This newspaper takes its role as a government watchdog seriously. That said, we don’t get much in a bunch if occasionally a city, county or other public entity errs in its duties to keep us and voters informed.
Mistakes happen. We understand that.
However, when an entity continuously and egregiously flaunts its responsibility to conduct public business in public and with proper notice, the gloves come off.
The Joseph City Council has been in crisis mode the past few weeks. The inability to keep staff has reached crisis proportion. The budget process is in complete disarray.
A continuous round of meetings have been held, most of which The Chieftain and the taxpayers in Joseph know little about. Many residents have contacted us to voice their dismay.
Not only is this behavior unacceptable, it is potentially illegal.
The Oregon Attorney General’s Public Records and Meetings Manual (bit.ly/2ImcZX6) is abundantly clear in interpreting the law and how it applies to cities.
The Oregon Public Meetings Law –– even with its obvious flaws –– requires that public notice be given of the time and place of meetings. This requirement applies to regular, special and emergency meetings. The city must maintain a list of people who wish to receive agendas and meeting notices by email or fax.
The law requires that the notice of any meeting “include a list of the principal subjects anticipated to be considered at the meeting.” This list should be specific enough to permit members of the public to recognize the matters in which they are interested.
While there is latitude and procedure for adding items to the agenda, this document cannot be willy-nilly cast aside once the meeting has begun resulting in free-ranging discussion of any topic anyone tosses into the pot.
If an executive session is being held, the discussion must be limited to the topic(s) listed in the statutory provisions identified as authority for the executive session, which must be plainly referenced in the meeting notice.

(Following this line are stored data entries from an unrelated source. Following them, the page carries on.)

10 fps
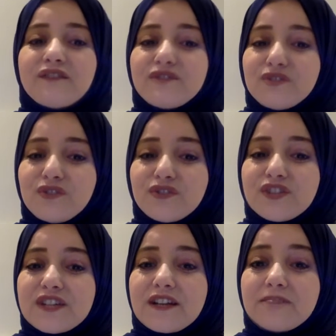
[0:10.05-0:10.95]

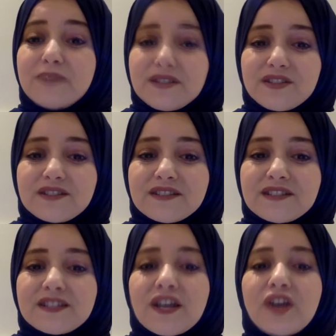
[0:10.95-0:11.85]
phonological
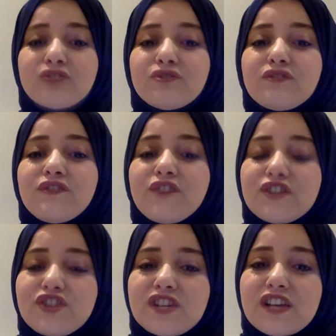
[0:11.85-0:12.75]
patterns, to
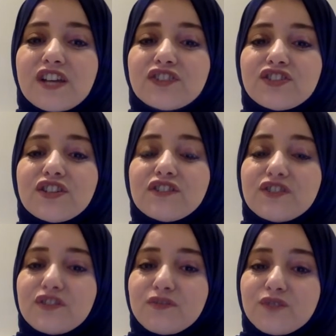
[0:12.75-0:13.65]
differentiate
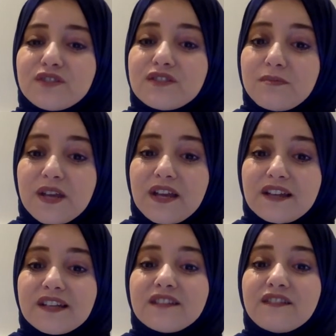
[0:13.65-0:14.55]
children with
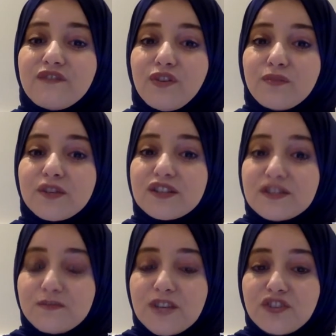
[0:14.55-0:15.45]
typically developing
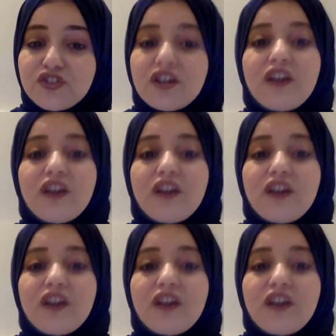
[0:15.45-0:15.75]
speech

We do not consider tacking an agenda to the city hall door sufficient notice, and it certainly doesn’t meet the spirit of the “open meeting” law.
In addition, we believe that members of the city council are sending each other private email messages discussing city business. This is a clear violation of state laws adopted to ensure that the government process remains open to the public.

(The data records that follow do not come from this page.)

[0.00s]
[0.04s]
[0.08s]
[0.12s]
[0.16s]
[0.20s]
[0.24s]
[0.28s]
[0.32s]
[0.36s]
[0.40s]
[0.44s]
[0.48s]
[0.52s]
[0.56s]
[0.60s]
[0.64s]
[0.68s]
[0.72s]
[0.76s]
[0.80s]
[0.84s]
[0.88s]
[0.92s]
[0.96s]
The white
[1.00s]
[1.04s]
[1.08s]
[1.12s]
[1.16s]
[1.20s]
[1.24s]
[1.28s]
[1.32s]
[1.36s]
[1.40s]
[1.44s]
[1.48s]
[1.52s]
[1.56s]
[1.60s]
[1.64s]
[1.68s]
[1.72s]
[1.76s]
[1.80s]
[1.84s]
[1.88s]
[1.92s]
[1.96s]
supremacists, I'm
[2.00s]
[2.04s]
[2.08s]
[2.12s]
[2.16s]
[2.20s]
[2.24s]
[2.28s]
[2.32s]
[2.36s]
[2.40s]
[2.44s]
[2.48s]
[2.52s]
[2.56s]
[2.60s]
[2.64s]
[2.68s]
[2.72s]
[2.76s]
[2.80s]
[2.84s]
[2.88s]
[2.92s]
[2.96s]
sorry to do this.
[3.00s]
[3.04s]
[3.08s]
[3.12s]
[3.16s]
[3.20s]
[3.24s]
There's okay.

The content of these email messages –– considered public record –– can be demanded by The Chieftain or any taxpayer.
If the situation at Joseph City Hall where public information is concerned does not improve this week, The Chieftain will seek every means possible to force compliance and bring about any consequences such as the law may allow.
We encourage our readers in Joseph to stop by city hall or call the mayor or one (or all) of the council members to express your disgust at the current behavior and demand that it right the ship.